# Can I remove an abscess myself?



## Logan_O'Hare (Aug 27, 2013)

Hello!

I know that this is a bit gross, but has anyone removed an abscess before on their rabbit? My rabbit Logan has an abscess on his back. He's had one on his foot before, which was removed by a vet (this was about a year ago). Unfortunately, I do not have the money to send him to the vet once more. Can I safely pop the abscess myself? 

Thanks!


----------



## Kipcha (Aug 27, 2013)

I would not recommend it. Abscess's spread easily unless they are properly treated and you may end up making it worse doing it yourself.


----------



## woahlookitsme (Aug 27, 2013)

Abscesses are not removed. They are lanced and left alone to drain. Antibiotics are used to treat the infection so it does not spread. I also don't recommend doing it. Missyscove would know the most about this


----------



## Maureen Las (Aug 28, 2013)

Actually abscesses on rabbits are often removed because they are encapsulated which means they are walled off and will not drain easily because of the thickness of rabbit pus. If an abscess is opened and a drug regime started the abscess would need to be flushed 
Sometimes an abscess can be treated with drugs alone or at least kept under control with them. 

Maybe the ideal is to remove the abscess and treat with drugs. They are often difficult to treat and do tend to spread if left untreated.


----------



## gizzy (Aug 29, 2013)

Yes lancing abscesses quite easy to do , but unless you have a supply of antibiotics (Azithromycin is quite good a penetrating abscess walls ), I would recommend you only do it on a straightforward abscess that is away from any boney areas , 

As another problem with abscesses, is when they form close to the bone, i.e. if the abscesses on the jawline , it could easily spread to the jaw bone causing a condition called Osteomyelitis (bacterial bone infection) And if not treated correctly the consequences can be devastating, best bet see a vet


----------



## tonyshuman (Aug 30, 2013)

It is not recommended.
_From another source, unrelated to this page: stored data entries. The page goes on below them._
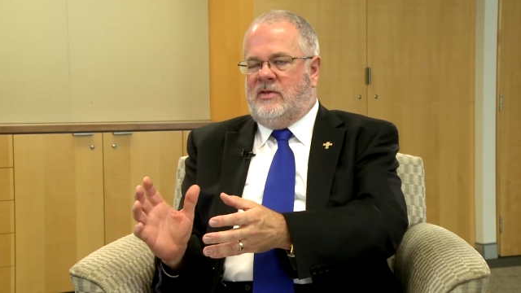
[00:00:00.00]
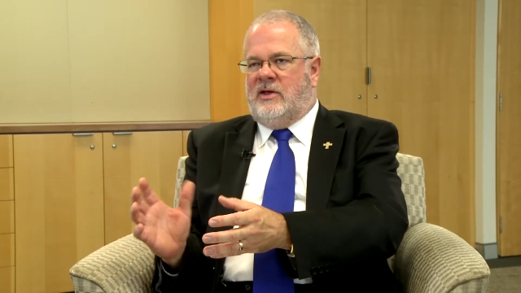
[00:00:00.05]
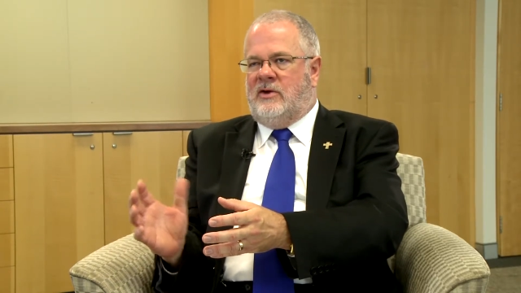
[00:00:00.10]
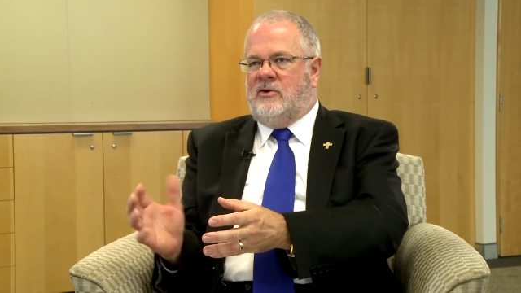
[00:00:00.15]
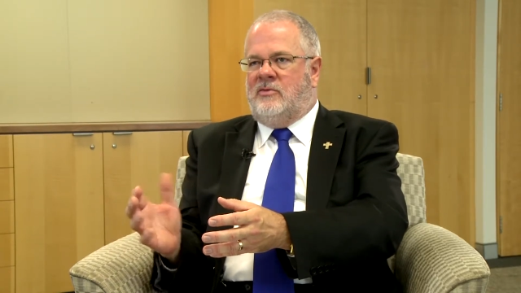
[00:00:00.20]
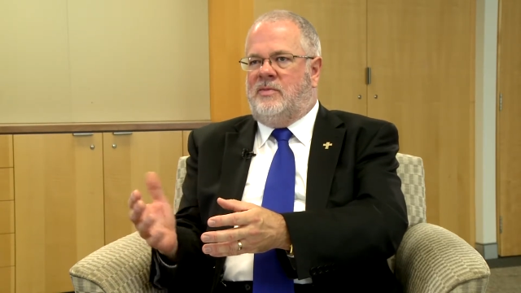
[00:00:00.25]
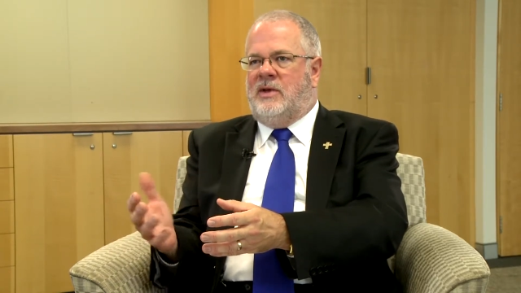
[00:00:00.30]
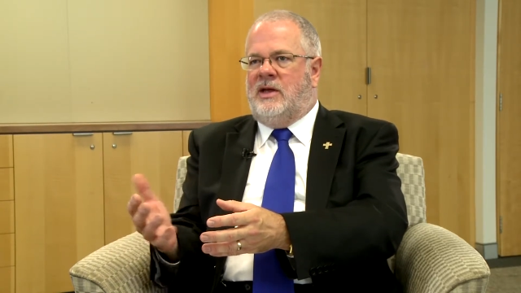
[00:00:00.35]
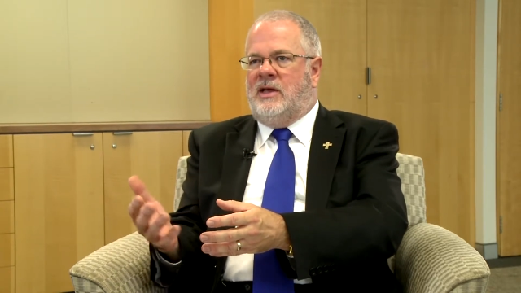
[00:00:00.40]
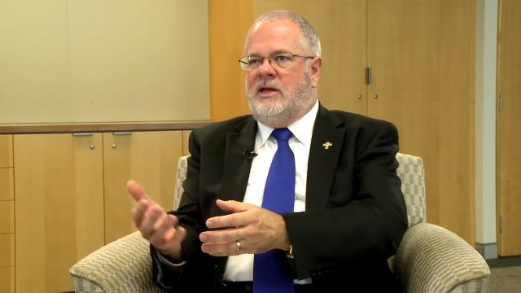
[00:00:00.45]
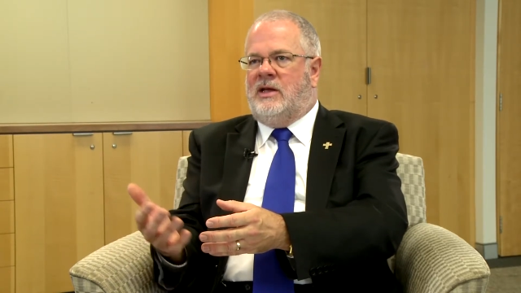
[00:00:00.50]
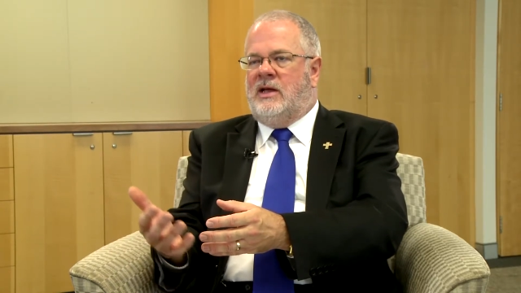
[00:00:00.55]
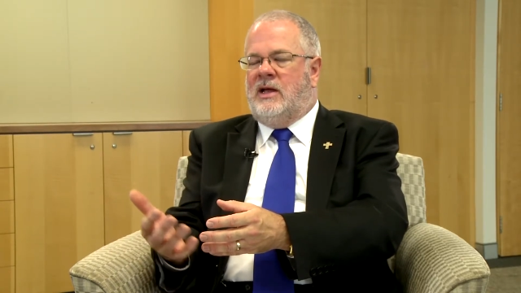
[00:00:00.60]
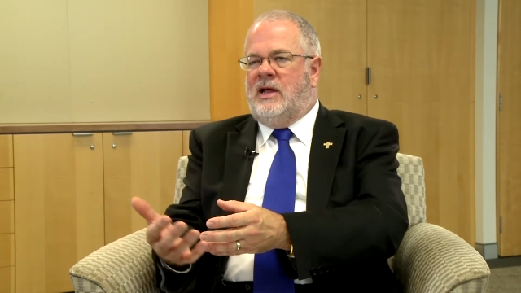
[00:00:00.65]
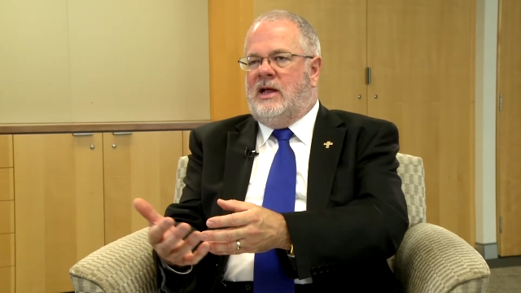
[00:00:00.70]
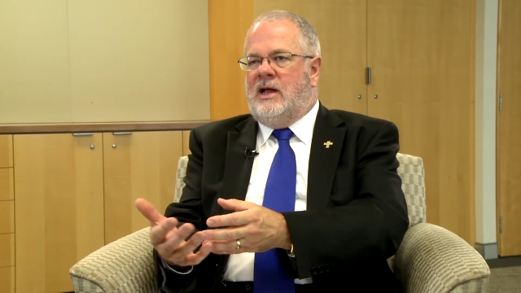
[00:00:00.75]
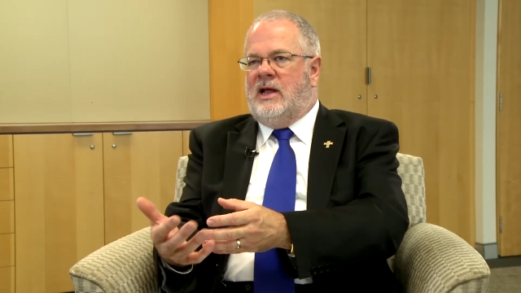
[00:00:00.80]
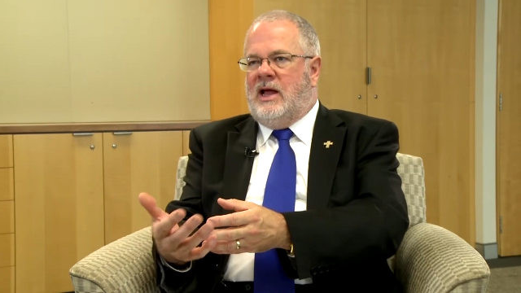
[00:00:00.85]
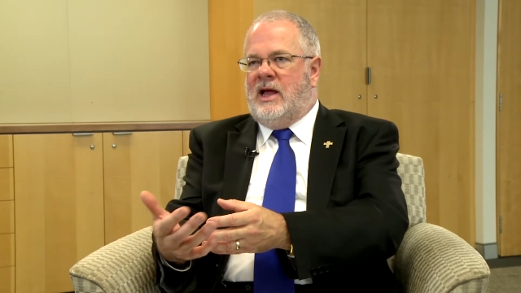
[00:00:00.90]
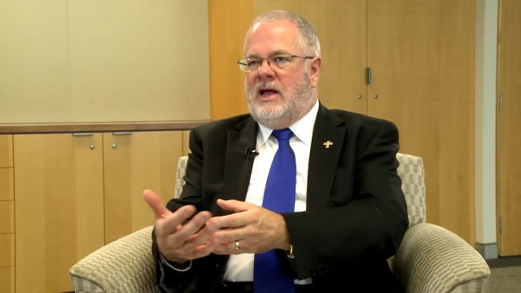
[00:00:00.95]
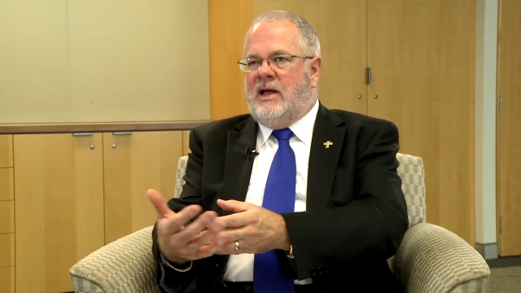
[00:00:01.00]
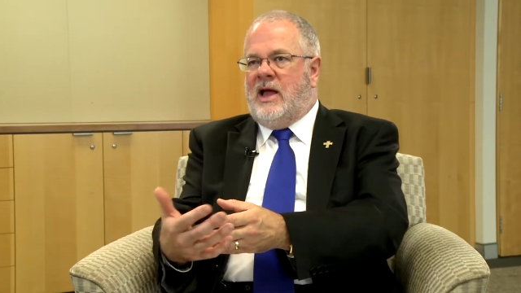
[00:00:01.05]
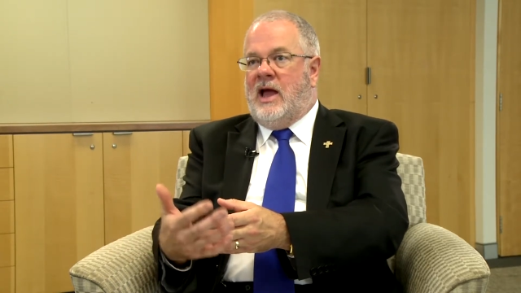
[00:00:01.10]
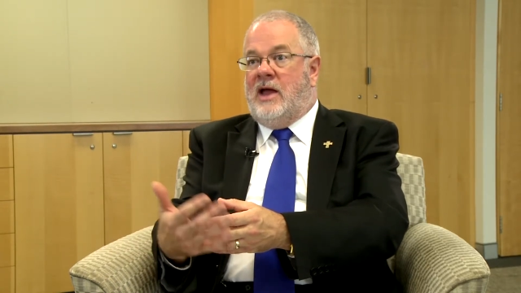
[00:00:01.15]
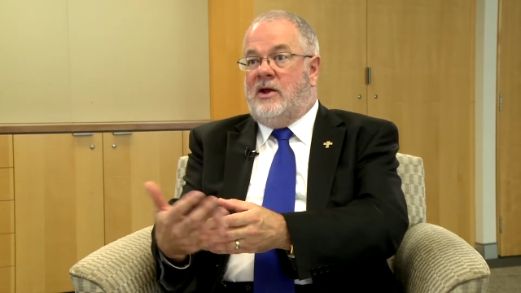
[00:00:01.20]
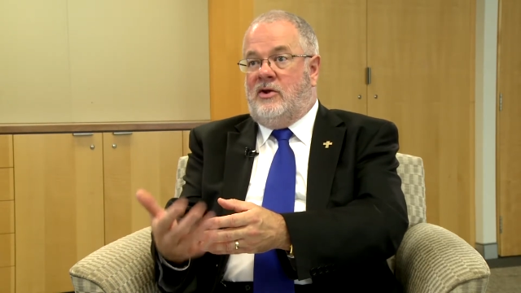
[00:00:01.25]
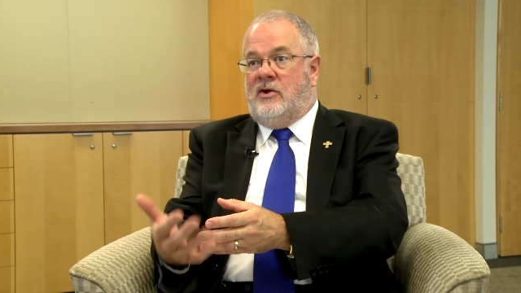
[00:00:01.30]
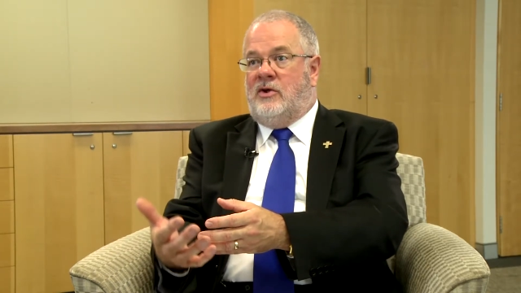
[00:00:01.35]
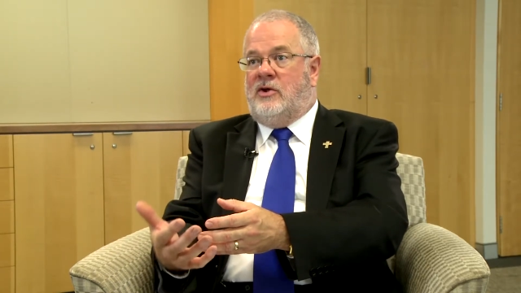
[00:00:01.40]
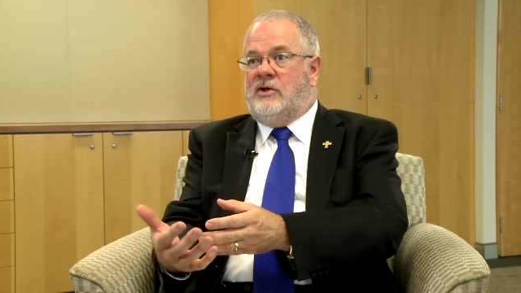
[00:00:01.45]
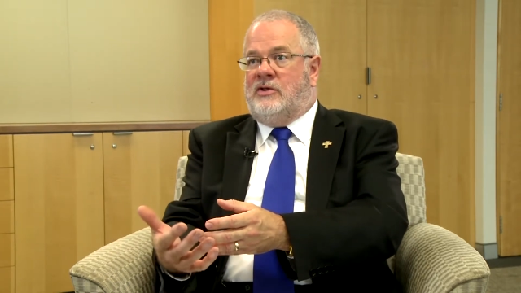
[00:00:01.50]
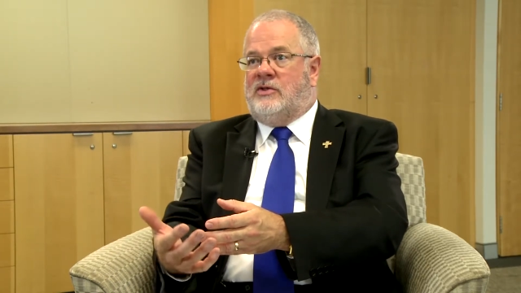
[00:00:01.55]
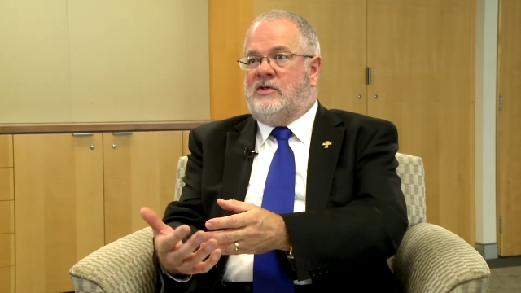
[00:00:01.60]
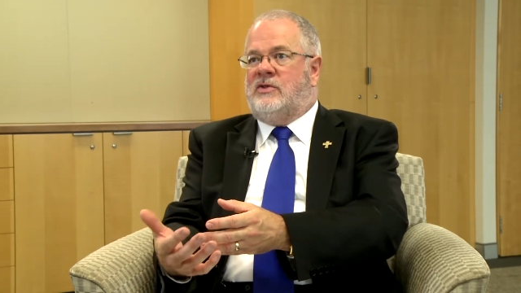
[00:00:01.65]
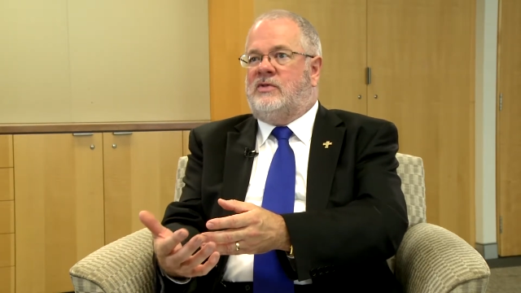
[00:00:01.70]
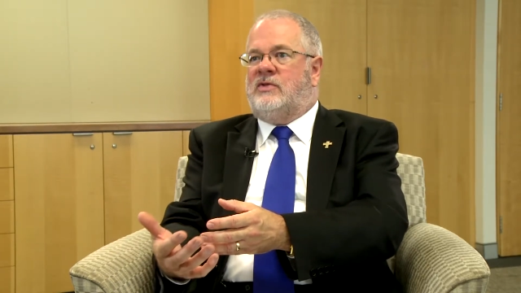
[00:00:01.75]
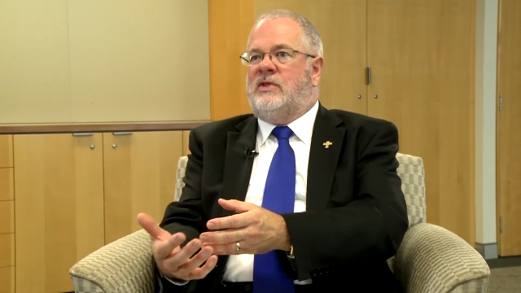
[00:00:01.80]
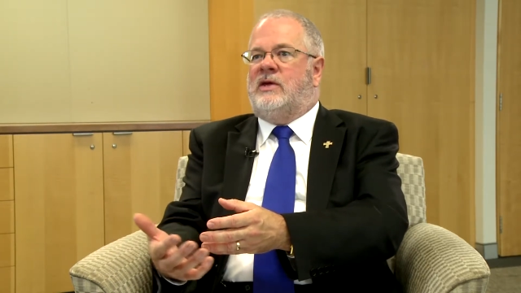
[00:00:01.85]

There will be a nurse,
As some have mentioned, surgical removal is the surest way to treat an abscess, and if that is not an option, you will need a strong systemic antibiotic to administer afterward.


----------



## Casper_dasher (Sep 1, 2013)

I wouldn't recommend home treatment. Best option would be to take Logan to the vet. Ideally you would want to surgically treatment for the best outcome, but if money is an issue perhaps trial anti inflammatorys and antibiotics first. if the abscess ends up bursting, use diluted betadine to clean the area twice a day and pat dry.


----------



## RabbitGirl101 (Sep 1, 2013)

Not recommended my rabbit got a abscess while he was dealing with wry neck so luckily the medication cleared up the abscess and by the end of the end of is treatment he doesn't have wry neck or an abscess. However it was very dangerous and we were told to not touch it incase it popped inside the rabbit, that would cause the bacteria to spread through the rabbit and could cause more serious problems.


----------



## Stephankne (Sep 16, 2013)

Does anyone have any positive stories with dealing with abscesses? Is it worth doing surgery to remove the abscess? I keep reading stories but in the end the rabbits always pass away from complications 


Sent from my iPhone using Rabbit Forum


----------



## Kipcha (Sep 17, 2013)

Stephankne said:


> Does anyone have any positive stories with dealing with abscesses? Is it worth doing surgery to remove the abscess? I keep reading stories but in the end the rabbits always pass away from complications



I have a few threads on Peace, our Belgian Hare, when he got an abscess on his hock. He did have some complications but he managed to get through it and we have not had any other abscess's pop up in the years since.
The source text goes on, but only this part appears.